HOW TO COMPLETE THIS TASK: This exercise calls for an exact copy of the listing, with no pictures kept.
-------- RECORDS SHOWN
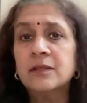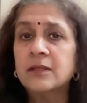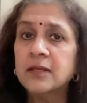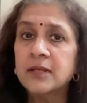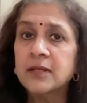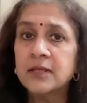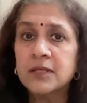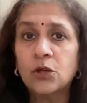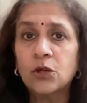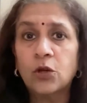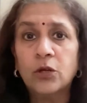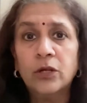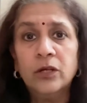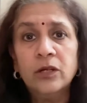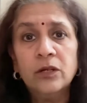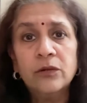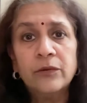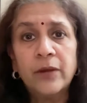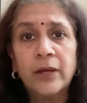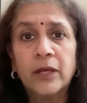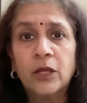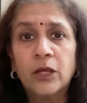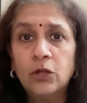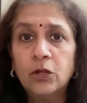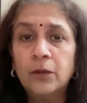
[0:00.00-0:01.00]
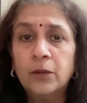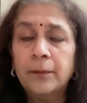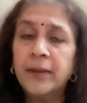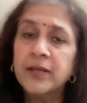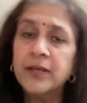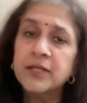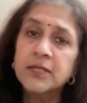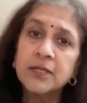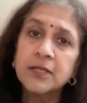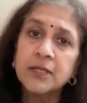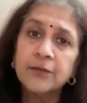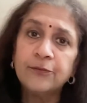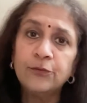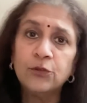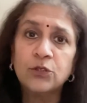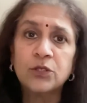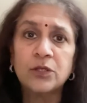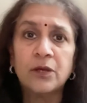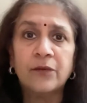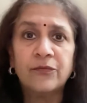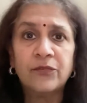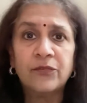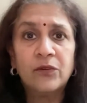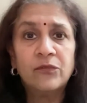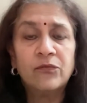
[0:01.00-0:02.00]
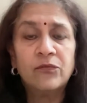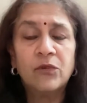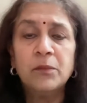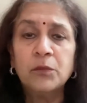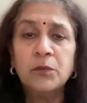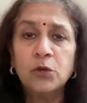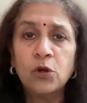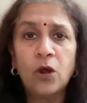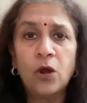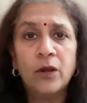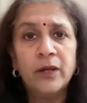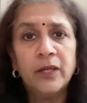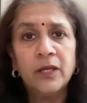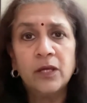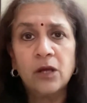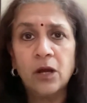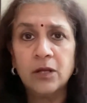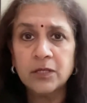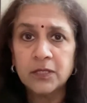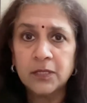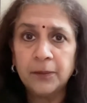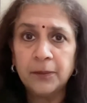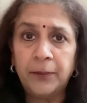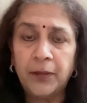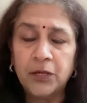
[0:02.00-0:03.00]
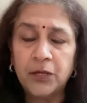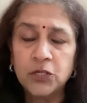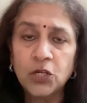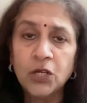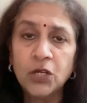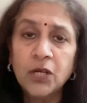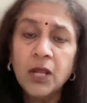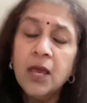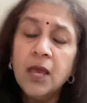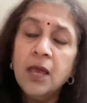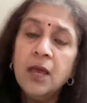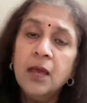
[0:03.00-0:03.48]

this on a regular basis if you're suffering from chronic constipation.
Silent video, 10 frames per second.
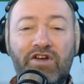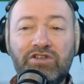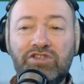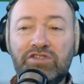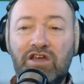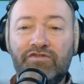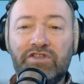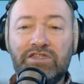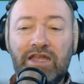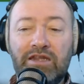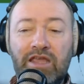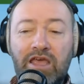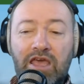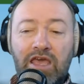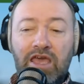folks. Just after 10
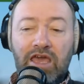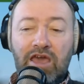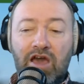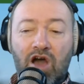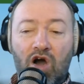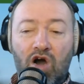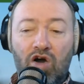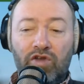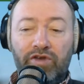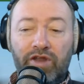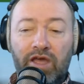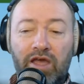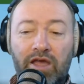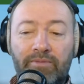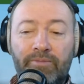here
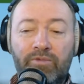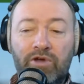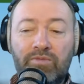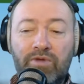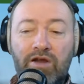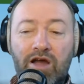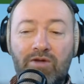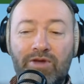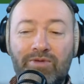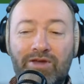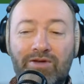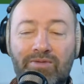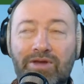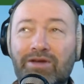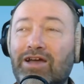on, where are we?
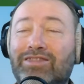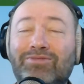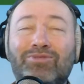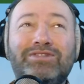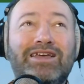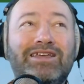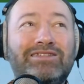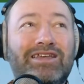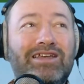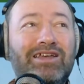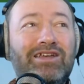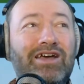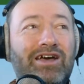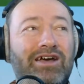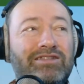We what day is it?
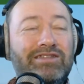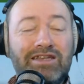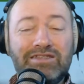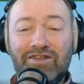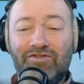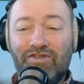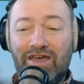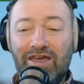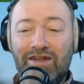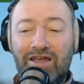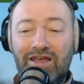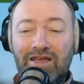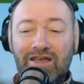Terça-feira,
----------------
ANSWER TO THIS PROBLEM:
[0:00.00-0:01.00]
[0:01.00-0:02.00]
[0:02.00-0:03.00]
[0:03.00-0:03.48]

this on a regular basis if you're suffering from chronic constipation.
Silent video, 10 frames per second.
folks. Just after 10
here
on, where are we?
We what day is it?
Terça-feira,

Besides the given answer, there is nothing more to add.